◆ Saved data entries:
^^^^^^^^^^^^^^^^
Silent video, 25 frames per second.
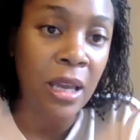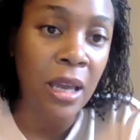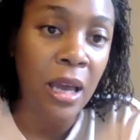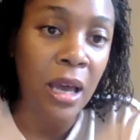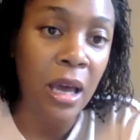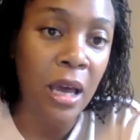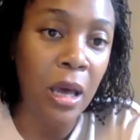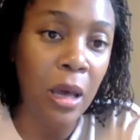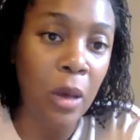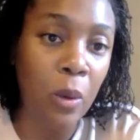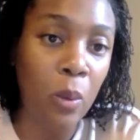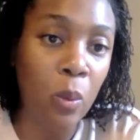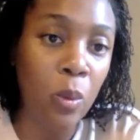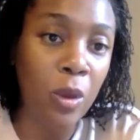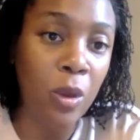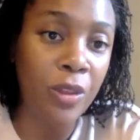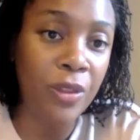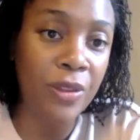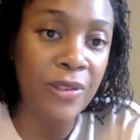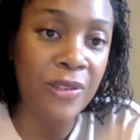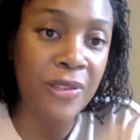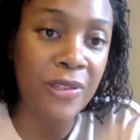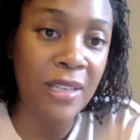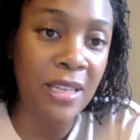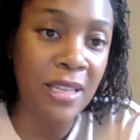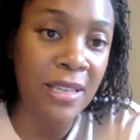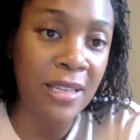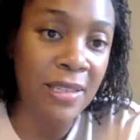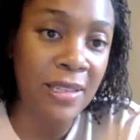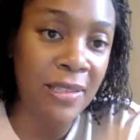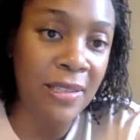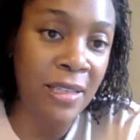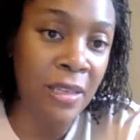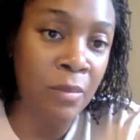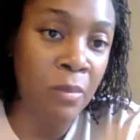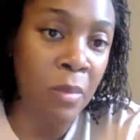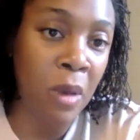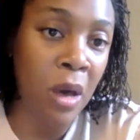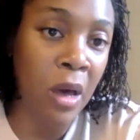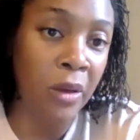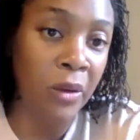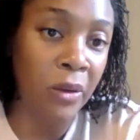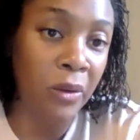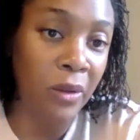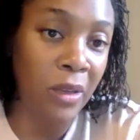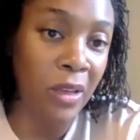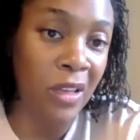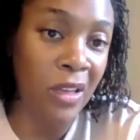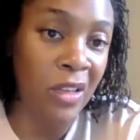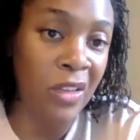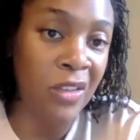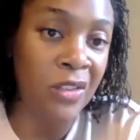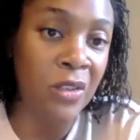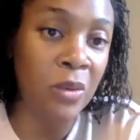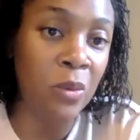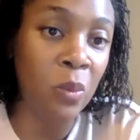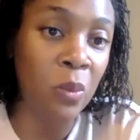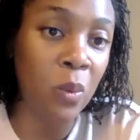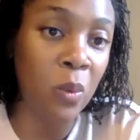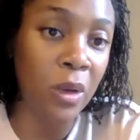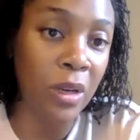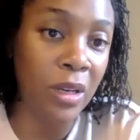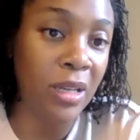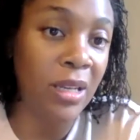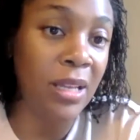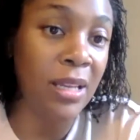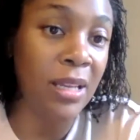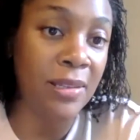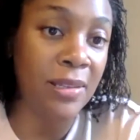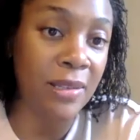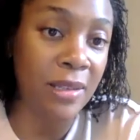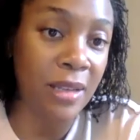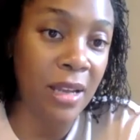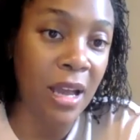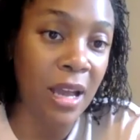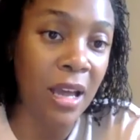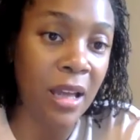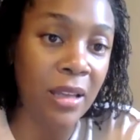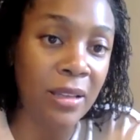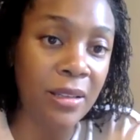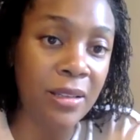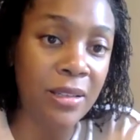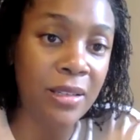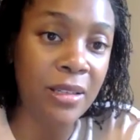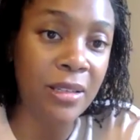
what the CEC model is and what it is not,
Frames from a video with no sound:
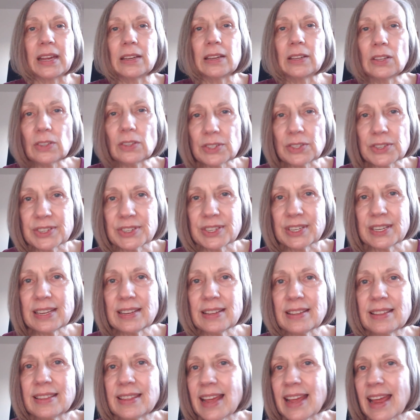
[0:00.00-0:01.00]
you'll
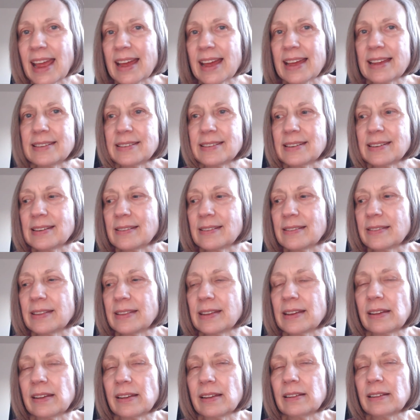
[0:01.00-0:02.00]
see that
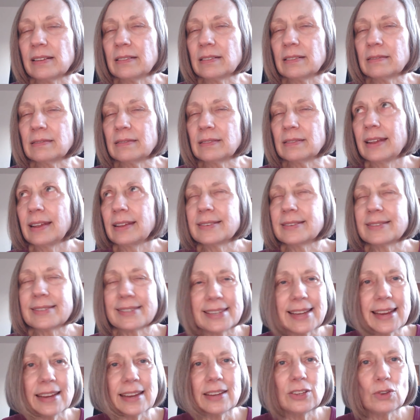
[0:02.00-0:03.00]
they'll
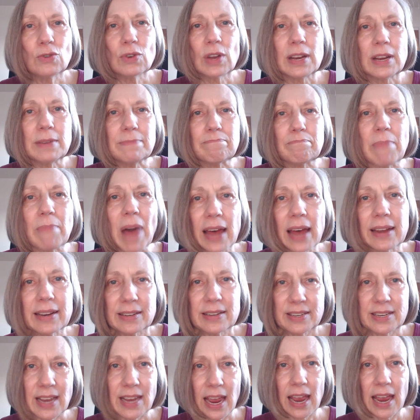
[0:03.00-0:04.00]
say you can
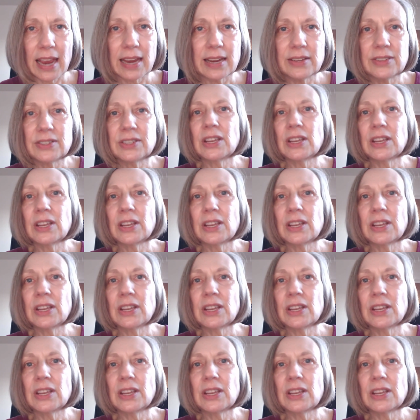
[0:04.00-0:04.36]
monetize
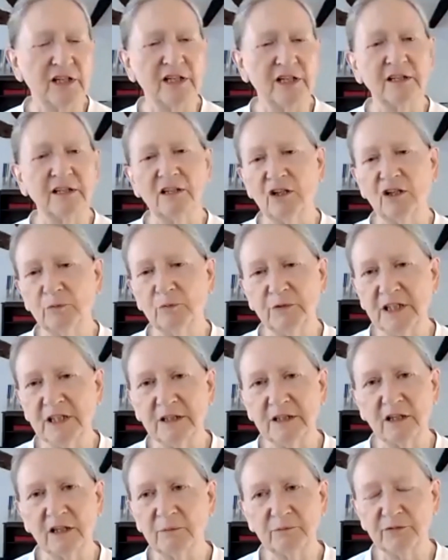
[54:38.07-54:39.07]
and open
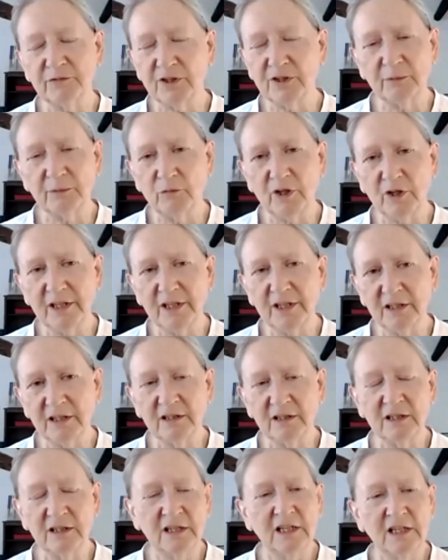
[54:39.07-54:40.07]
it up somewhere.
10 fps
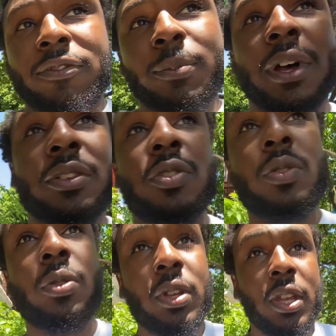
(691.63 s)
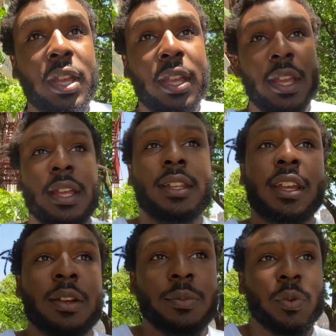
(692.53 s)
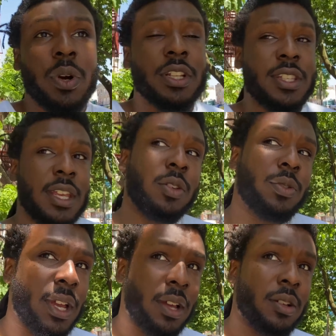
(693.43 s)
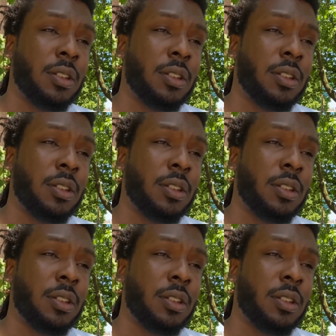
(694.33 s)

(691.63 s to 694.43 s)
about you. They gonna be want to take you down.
^^^^^^^^^^^^^^^^
◆ Work item: What are the lines from the one containing "Frames from a" through the end of the records? Write them out exactly, leaving out the pictures.

◆ Exercise output:
Frames from a video with no sound:
[0:00.00-0:01.00]
you'll
[0:01.00-0:02.00]
see that
[0:02.00-0:03.00]
they'll
[0:03.00-0:04.00]
say you can
[0:04.00-0:04.36]
monetize
[54:38.07-54:39.07]
and open
[54:39.07-54:40.07]
it up somewhere.
10 fps
(691.63 s)
(692.53 s)
(693.43 s)
(694.33 s)

(691.63 s to 694.43 s)
about you. They gonna be want to take you down.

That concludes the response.